The difference with the TiVo warranty is that they will not try to fix it. They automatically replace it. But from what I was told that is also the case with BestBuy. They don't try to fix it either.

Also. I have no idea where paying $150 for a replacement unit comes from. If the TiVo is under the extended warranty coverage I've never heard of a $150 fee. Maybe when it's out of warranty?


----------



## waynomo (Nov 9, 2002)

It's not up to TiVo to honor the Chase warranty. You deal with Chase or their underwriter.


----------



## ohmark (May 22, 2007)

I understand lifetime transfers if Tivo replaces. What about if Square Trade or anybody else replaces under warranty?


----------



## lessd (Jan 23, 2005)

aaronwt said:


> Squaretrade also covers one replacement. BestBuy is the same way. If it can't be fixed it will be replaced. But it only covers one replacement.
> 
> The difference with the TiVo warranty is that they will not try to fix it. They automatically replace it. But from what I was told that is also the case with BestBuy. They don't try to fix it either.
> 
> Also. I have no idea where paying $150 for a replacement unit comes from. If the TiVo is under the extended warranty coverage I've never heard of a $150 fee. Maybe when it's out of warranty?

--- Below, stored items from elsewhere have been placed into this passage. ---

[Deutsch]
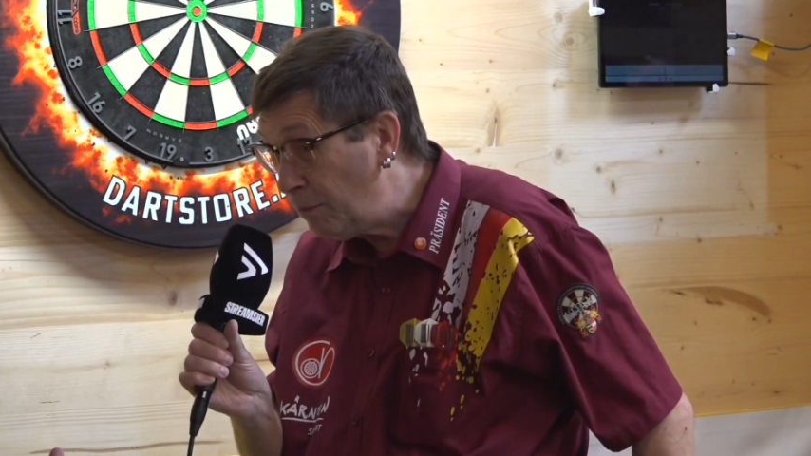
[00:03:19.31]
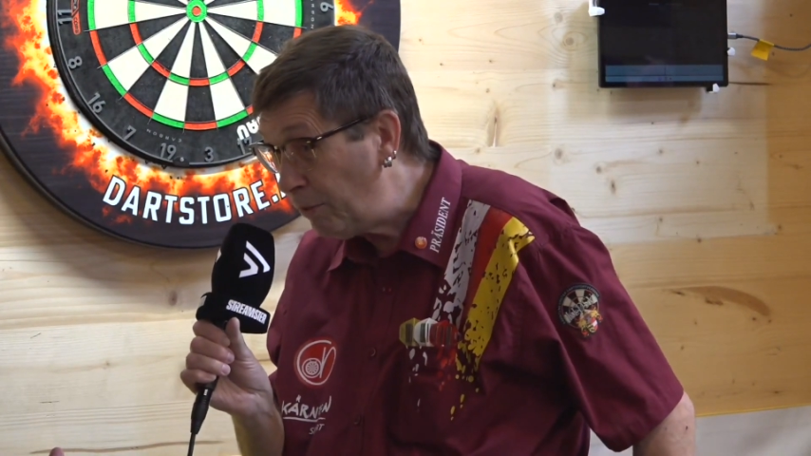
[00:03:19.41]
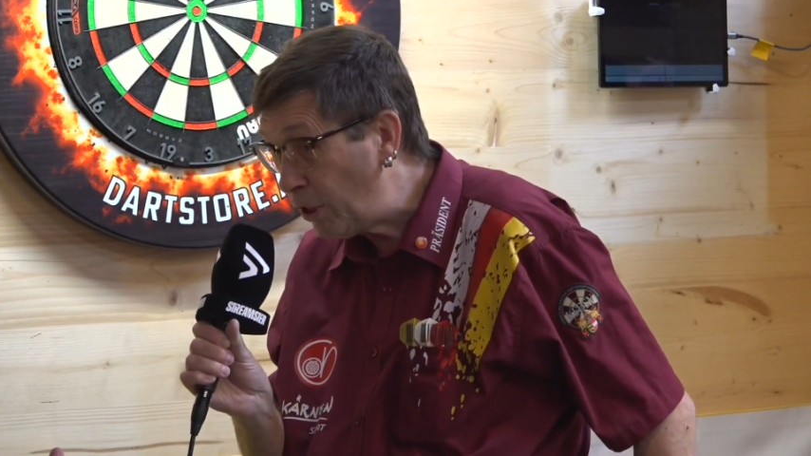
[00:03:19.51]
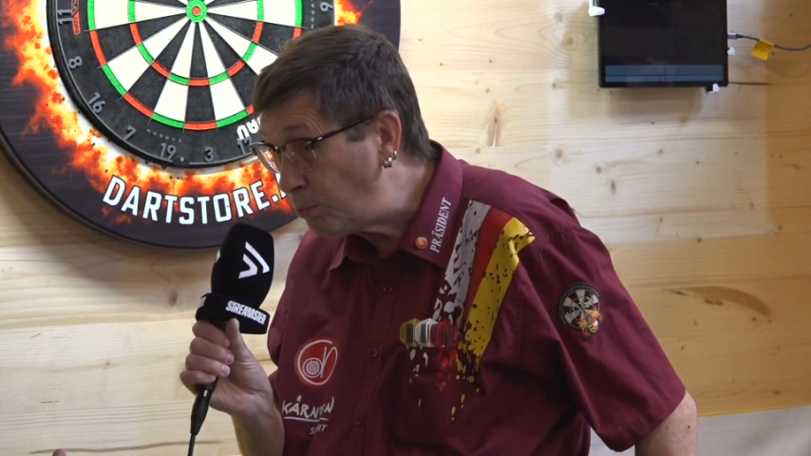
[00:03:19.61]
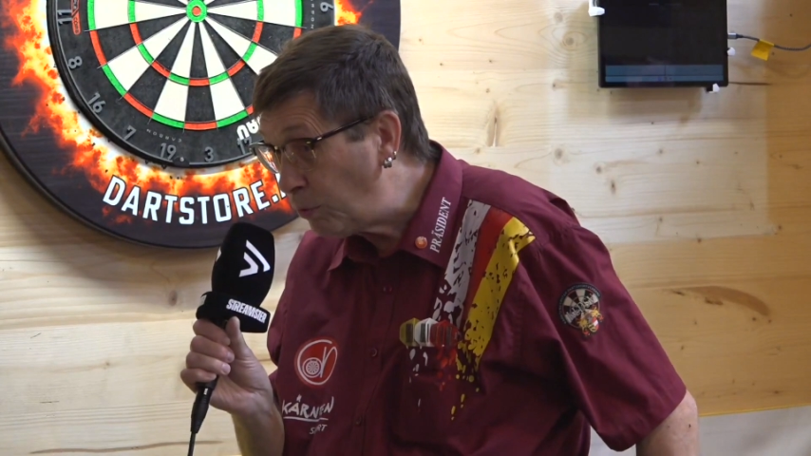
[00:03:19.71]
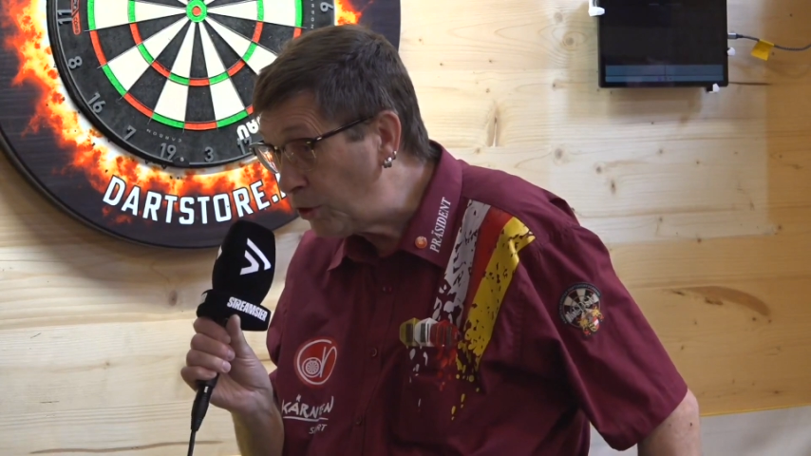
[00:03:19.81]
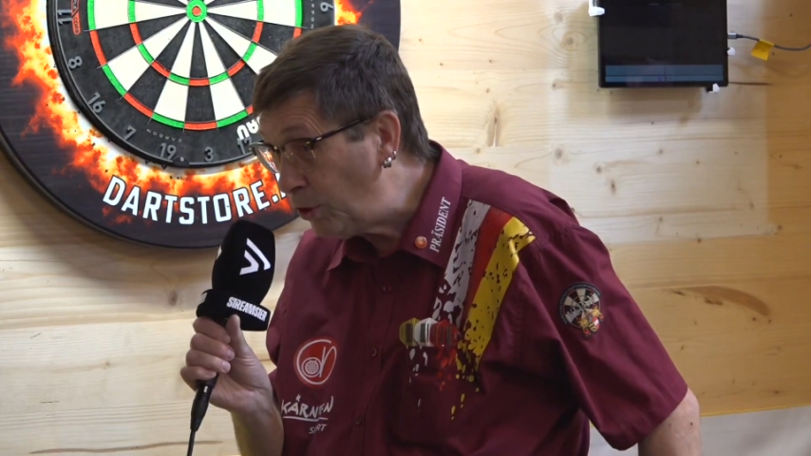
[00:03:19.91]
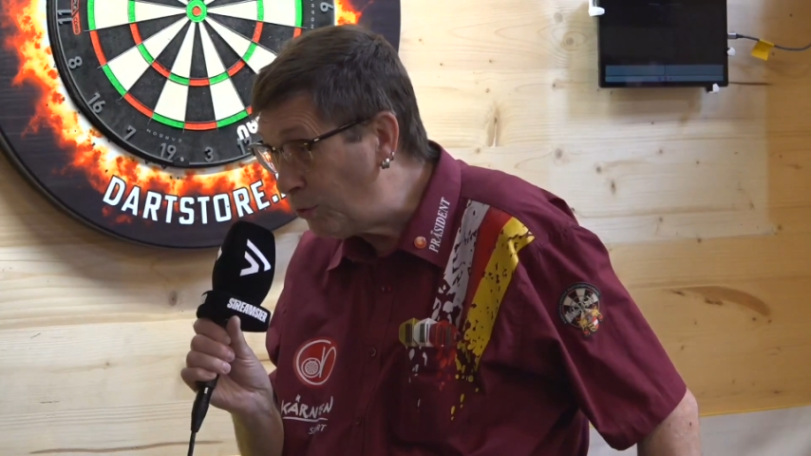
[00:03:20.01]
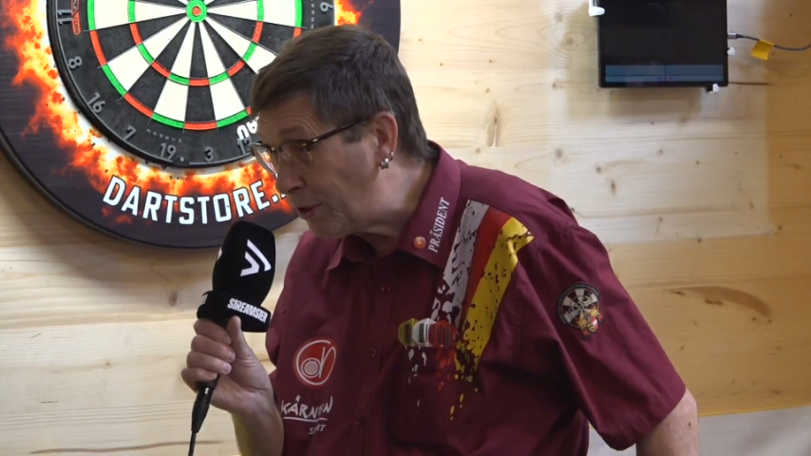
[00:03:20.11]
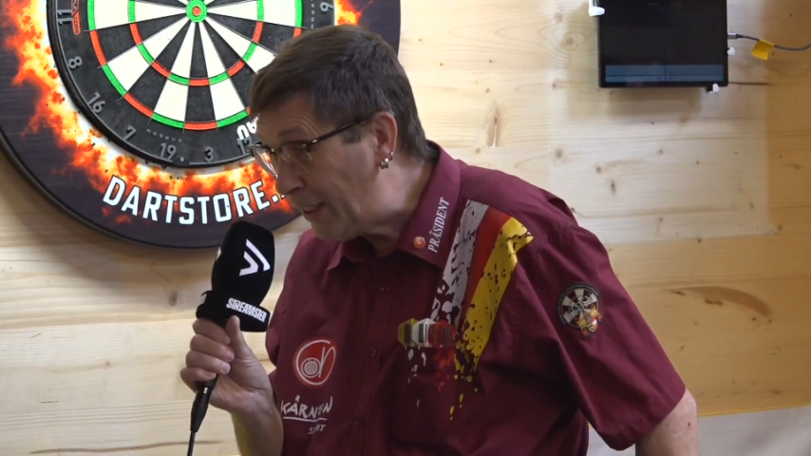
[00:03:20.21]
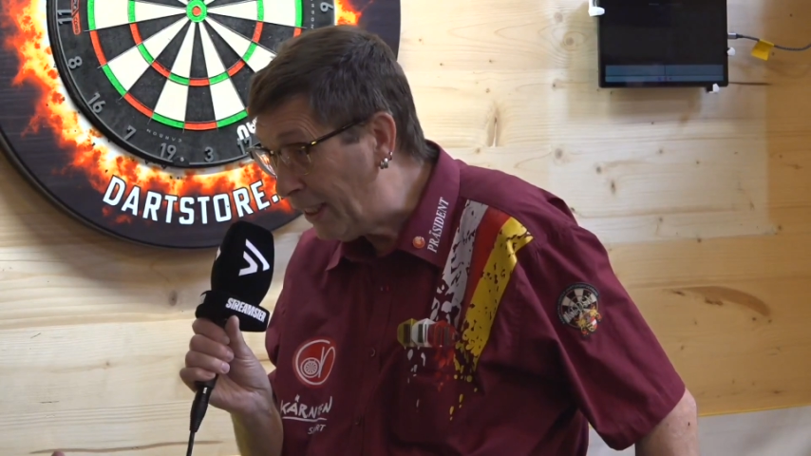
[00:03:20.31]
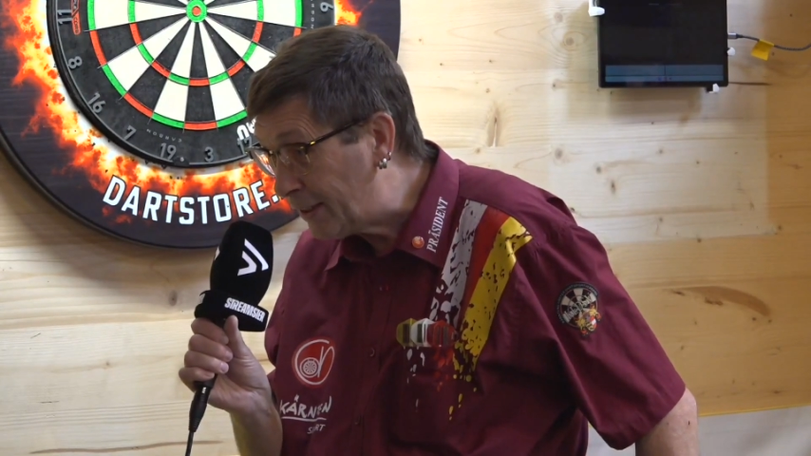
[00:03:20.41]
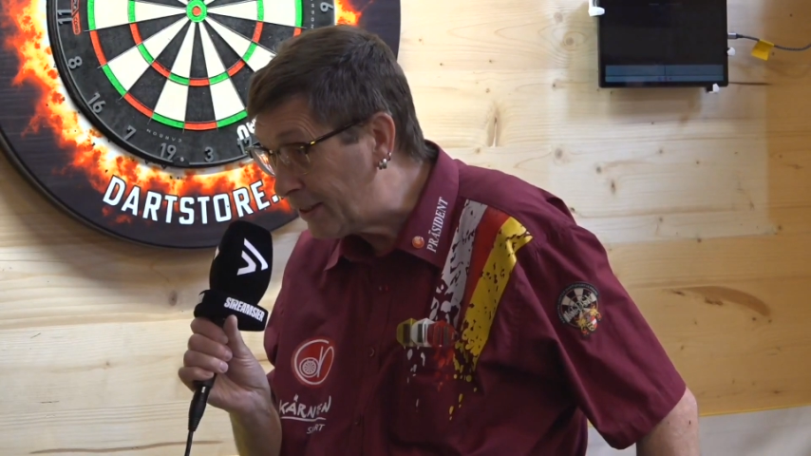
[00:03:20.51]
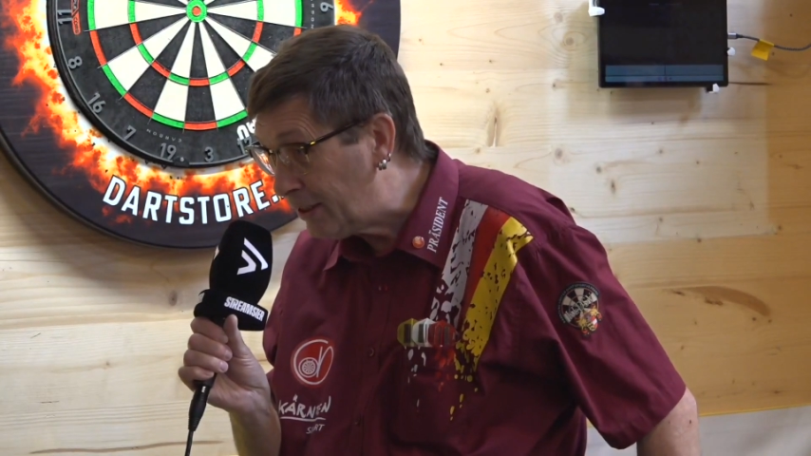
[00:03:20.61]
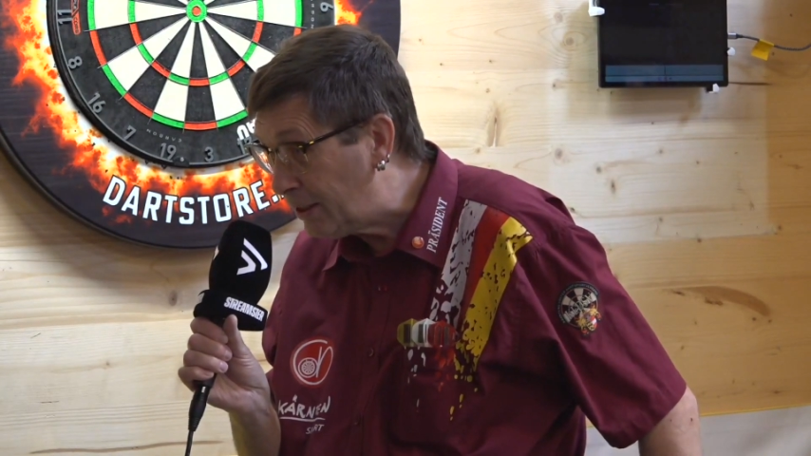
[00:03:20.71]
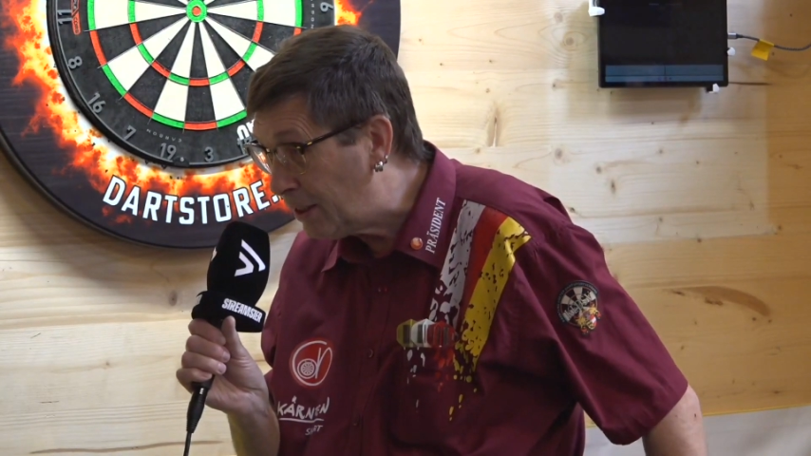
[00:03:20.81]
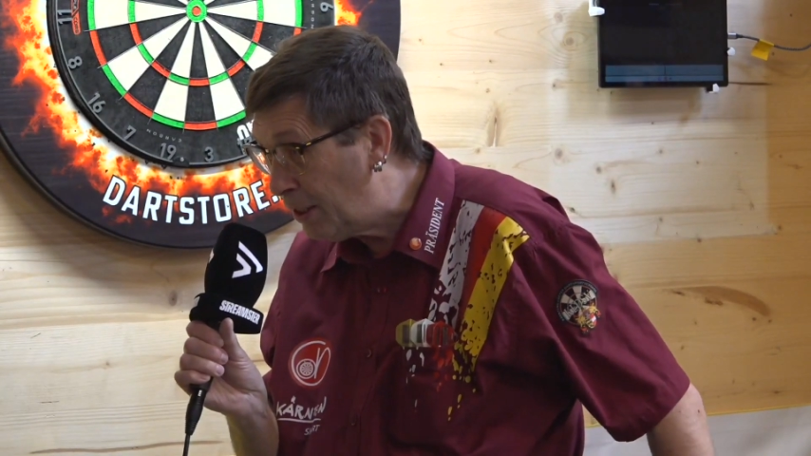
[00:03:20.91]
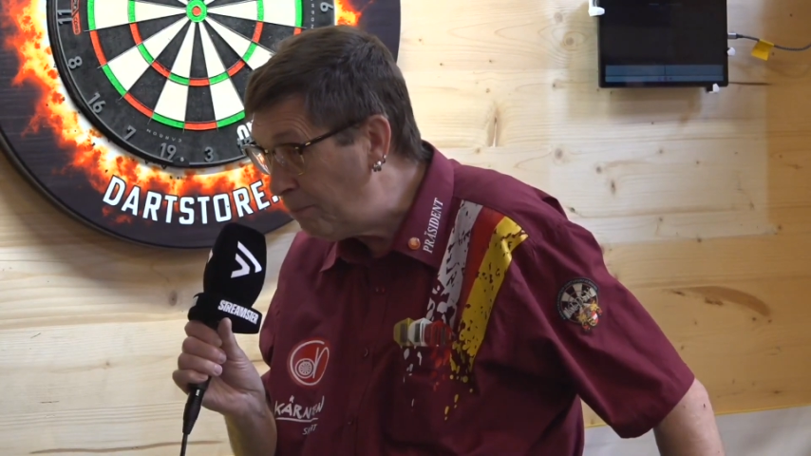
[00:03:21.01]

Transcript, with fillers: bei der Sportunion Kärnten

The $150 is for a replacement after 1 year but less than 3 years old, it includes the Lifetime xfer. I don't know if this applies to the Roamio, but it did to the other HD TiVos


----------



## aaronwt (Jan 31, 2002)

lessd said:


> The $150 is for a replacement after 1 year but less than 3 years old, it includes the Lifetime xfer. I don't know if this applies to the Roamio, but it did to the other HD TiVos


So that is when you don't have an extended warranty since the original warranty is one year.


----------



## Bytez (Sep 11, 2004)

Thanks for your responses. So, if the Square Trade's 3 year warranty is $5 cheaper than Tivo's 3 year warranty, which one would you guys use? Anyone have experience dealing with either?


----------



## mae (Dec 10, 2001)

Bytez said:


> Thanks for your responses. So, if the Square Trade's 3 year warranty is $5 cheaper than Tivo's 3 year warranty, which one would you guys use? Anyone have experience dealing with either?


TiVo transferred my lifetime when Best Buy replaced my Premier with a Romio, see my experience here, http://www.tivocommunity.com/tivo-vb/showthread.php?t=514639.

TiVo's policy (linked in that thread) would apply to other retailers but arguably not to a third party like Square Trade, since it states:

"The TiVo DVR was exchanged under warranty, either through the *retailer* or the manufacturer. (Proof of this exchange will be required)."(emphasis added)


----------



## lessd (Jan 23, 2005)

aaronwt said:


> So that is when you don't have an extended warranty since the original warranty is one year.


Yes that when you have no extended warranty, one must be carful when using any non TiVo extended warranty as to make sure that the Lifetime Service is also xfered. under that warranty. I know that Best Buy is OK for that warranty Lifetime xfer., but others co. I have no information on.


----------